On Thu, 29 Sep 2005, Arjan van de Ven wrote:
>
> a spec describes how the hw works... how we do the sw piece is up to
> us ;)

How we do the SW is indeed up to us, but I want to step in on your first
point.

Again.

A "spec" is close to useless. I have _never_ seen a spec that was both big
enough to be useful _and_ accurate.

And I have seen _lots_ of total crap work that was based on specs. It's
_the_ single worst way to write software, because it by definition means
that the software was written to match theory, not reality.

So there's two MAJOR reasons to avoid specs:

 - they're dangerously wrong.

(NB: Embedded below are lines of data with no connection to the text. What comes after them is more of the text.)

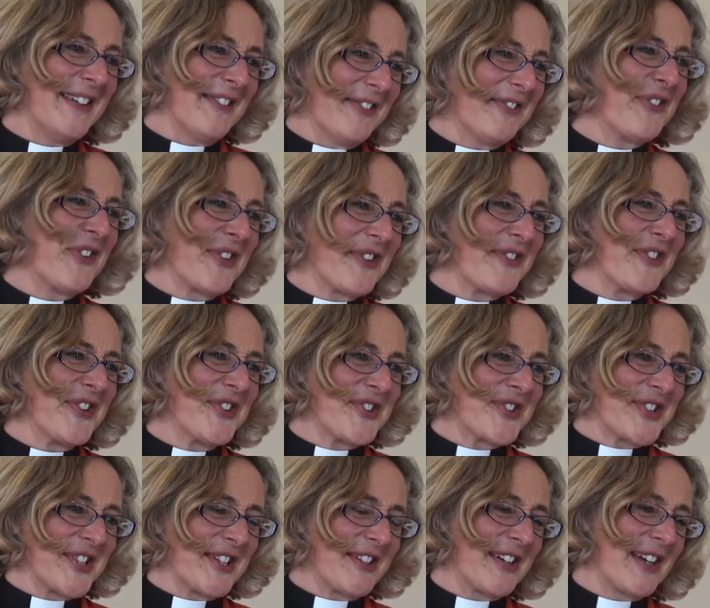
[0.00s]
for the
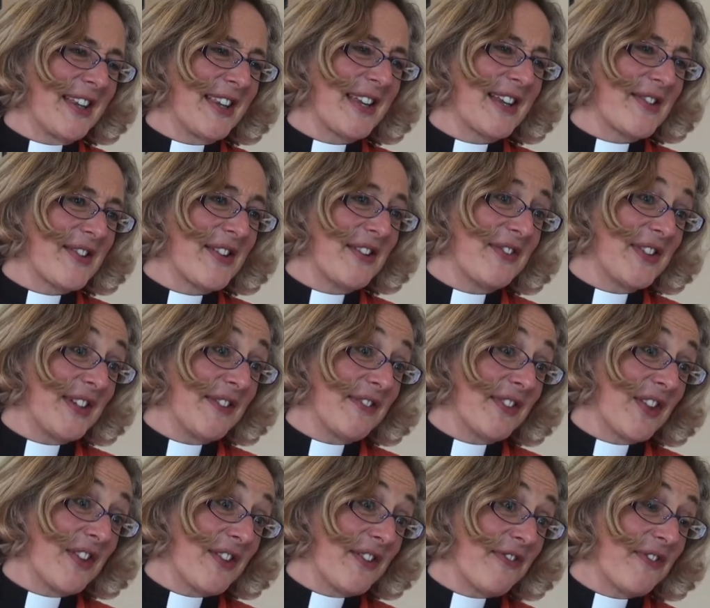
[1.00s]
future. And I think it's lovely
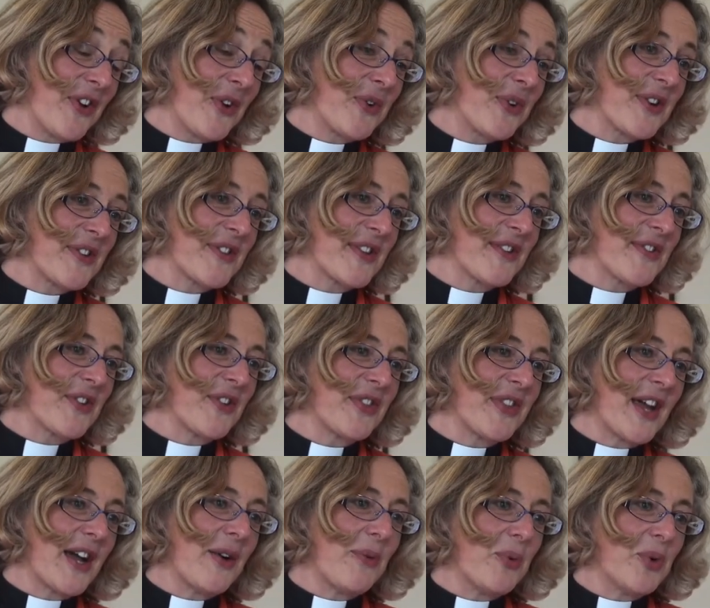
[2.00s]
that the focus is
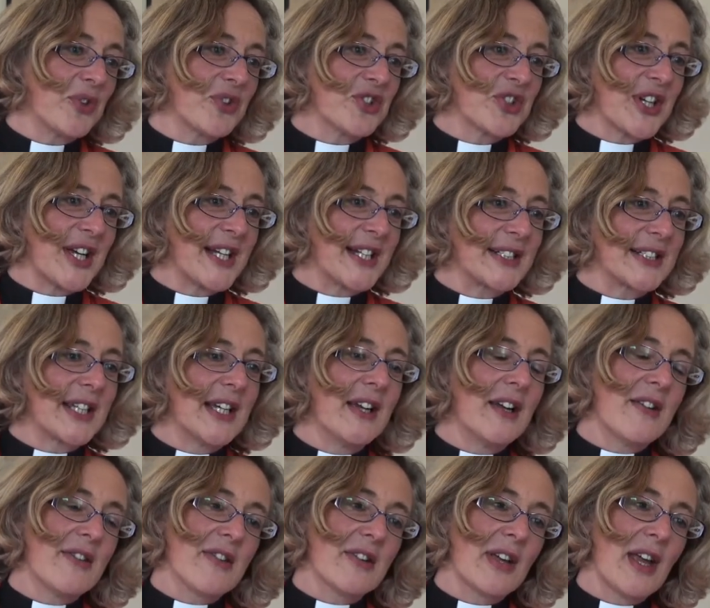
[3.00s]
on that one child.
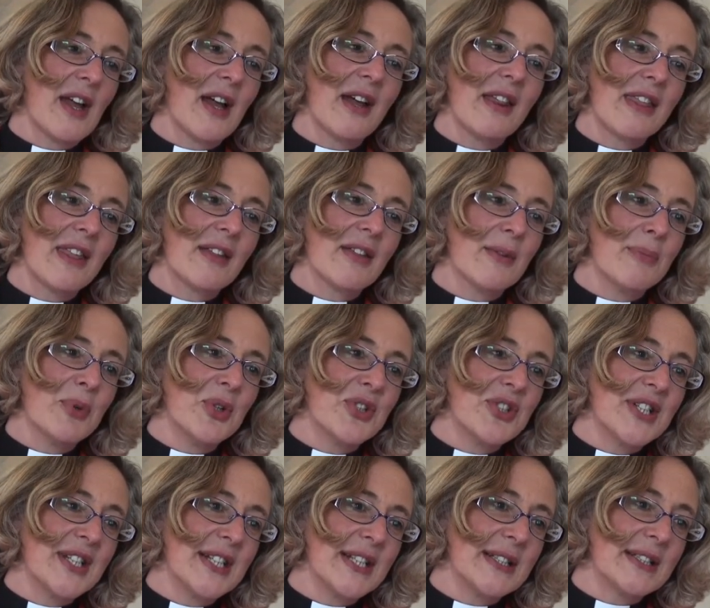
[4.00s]
So yeah, I think the
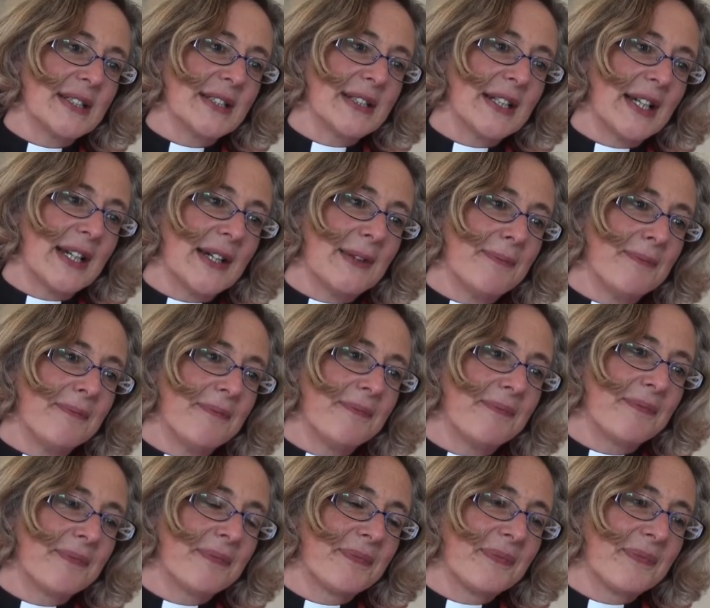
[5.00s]
mood is
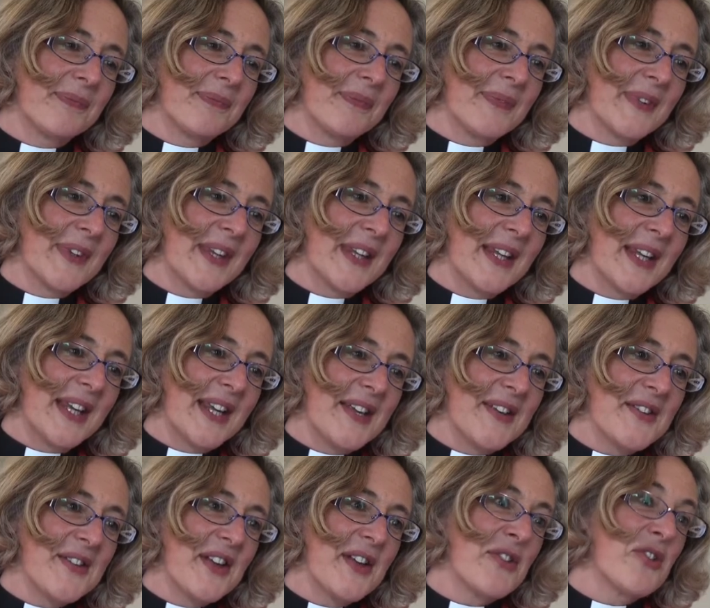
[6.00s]

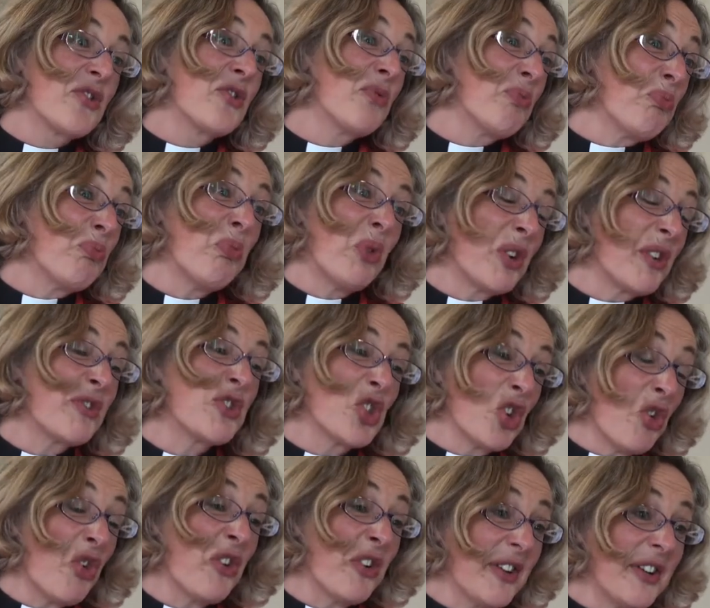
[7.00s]
one of
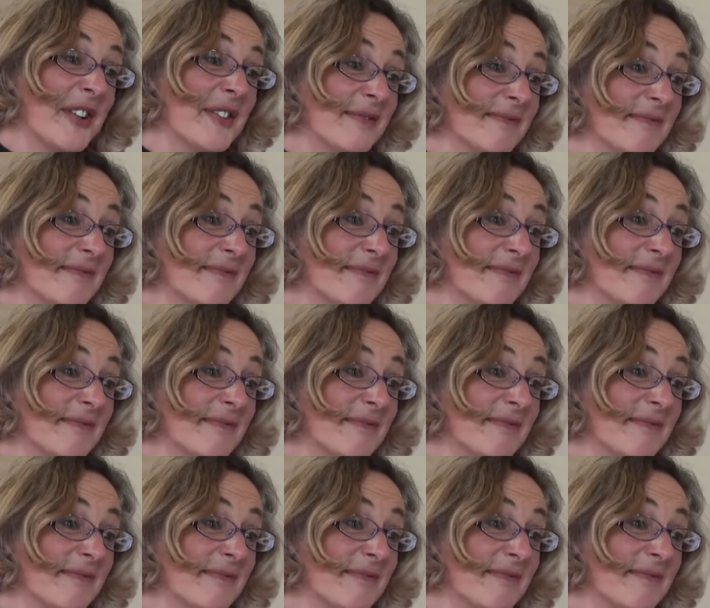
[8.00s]
joy.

Reality is different, and anybody who thinks
   specs matter over reality should get out of kernel programming NOW.
   When reality and specs clash, the spec has zero meaning. Zilch. Nada.
   None.

   It's like real science: if you have a theory that doesn't match
   experiments, it doesn't matter _how_ much you like that theory. It's
   wrong. You can use it as an approximation, but you MUST keep in mind
   that it's an approximation.

 - specs have an inevitably tendency to try to introduce abstractions
   levels and wording and documentation policies that make sense for a
   written spec. Trying to implement actual code off the spec leads to the
   code looking and working like CRAP.

   The classic example of this is the OSI network model protocols. Classic
   spec-design, which had absolutely _zero_ relevance for the real world.
   We still talk about the seven layers model, because it's a convenient
   model for _discussion_, but that has absolutely zero to do with any
   real-life software engineering. In other words, it's a way to _talk_
   about things, not to implement them.

   And that's important. Specs are a basis for _talking_about_ things. But
   they are _not_ a basis for implementing software.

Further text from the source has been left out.